American women now live perhaps simultaneously the most comfortable and the most exhausting lives possible. Material and physical luxuries abound, we write blog posts weighing the birth of a new (eternal, unique soul) baby into our family versus our potential for future international travel. We carefully consider botox or injectables, Pilates or Barre, Rhode or Rare. We publish essays on how taking the liberty of discarding our children or husbands helped us finally find ourselves.
At the same time, we live in a culture of (nearly) mandatory sexual freedom and self-marketing in exchange for social capital that used to come from more natural things like beauty, class, and character. We write the blog posts and consider the products because we must. We must purchase, we must share, we must perfect. We must accumulate all the possible experiences available to us! We must take all of the paths before us! We must be attractive to every possible suitor, even those who disgust us, everyone must like our photographs, fall asleep to our voices at night. We are slaves to the opportunity cost.
As Mark Grief wrote in his essay “The concept of Experience,”

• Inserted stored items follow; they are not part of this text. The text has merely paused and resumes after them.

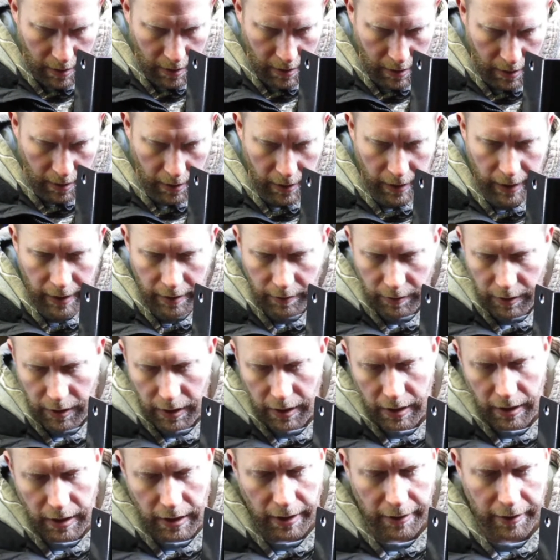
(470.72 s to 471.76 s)
Alright, well,
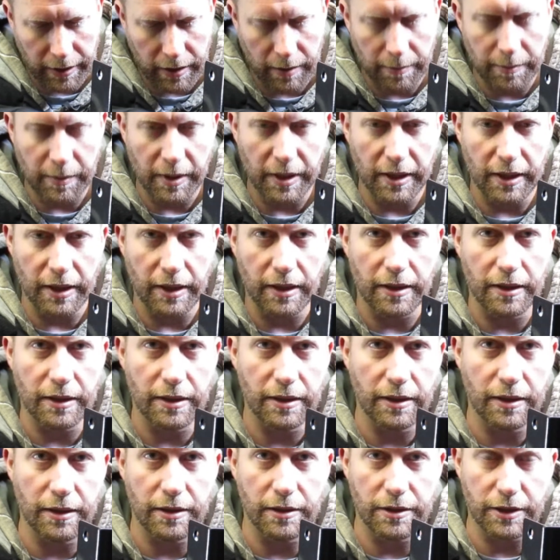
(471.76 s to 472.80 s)
I think I'm going to
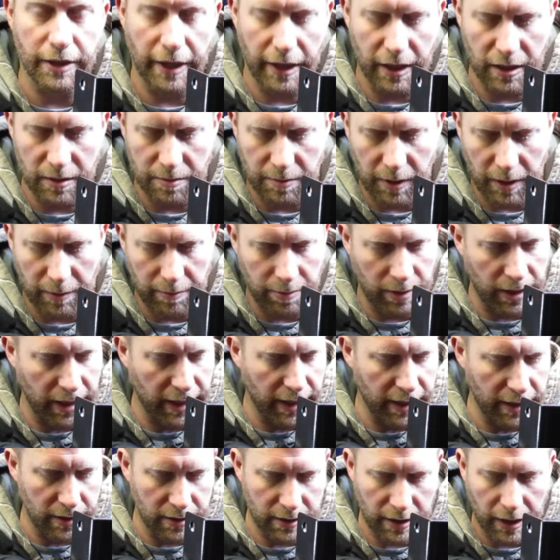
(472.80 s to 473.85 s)
change my
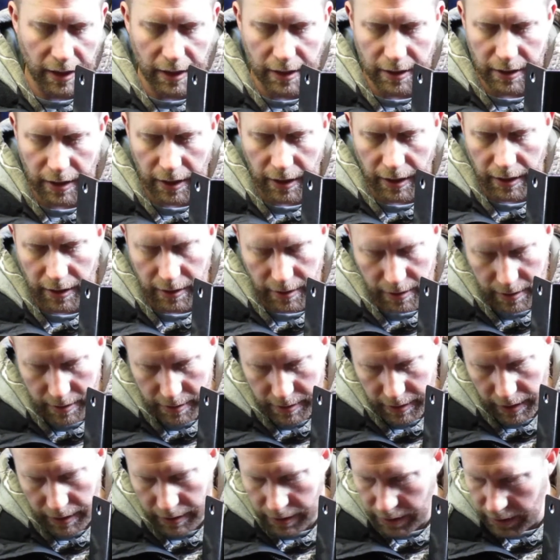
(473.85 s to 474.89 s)
plans and
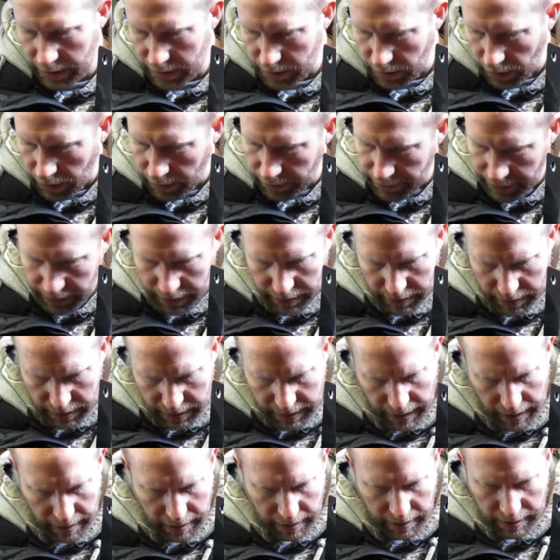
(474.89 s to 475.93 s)
take these off here
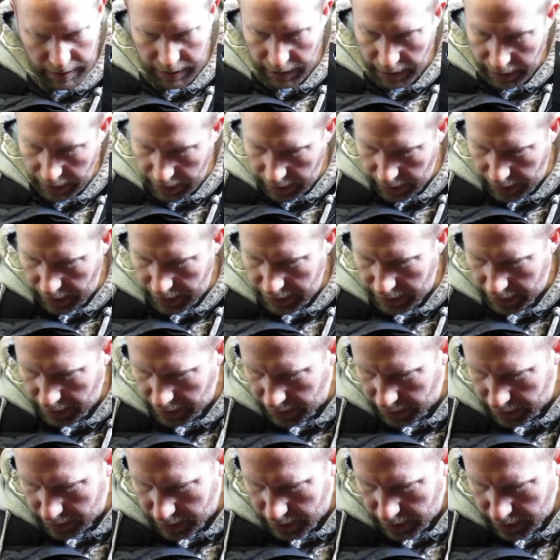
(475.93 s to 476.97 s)
instead because I can get to
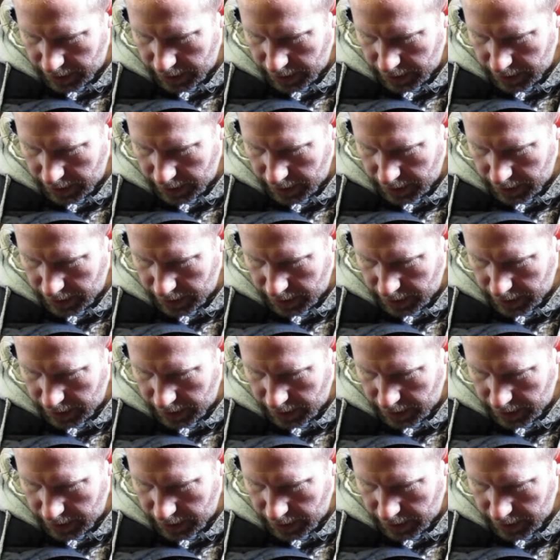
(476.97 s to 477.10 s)
these.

“Our acceptable philosophy is eudaemonistic hedonism. It says: we act, and choose, and react, by an insatiable hunger for pleasure, and this is to be adjusted, very reasonably, by an educated taste for happiness….
Face-to-face with the shortcomings of more respectable goals, we have turned large tracts of our method of life over to experience—unwittingly. Even where life appears to be lived for happiness, it is lived by and through experience. We see our lives as a collection of experiences.”1 Even our political and religious feelings are justified by our experiences now— as exhibited by the now viral moral circle heat map.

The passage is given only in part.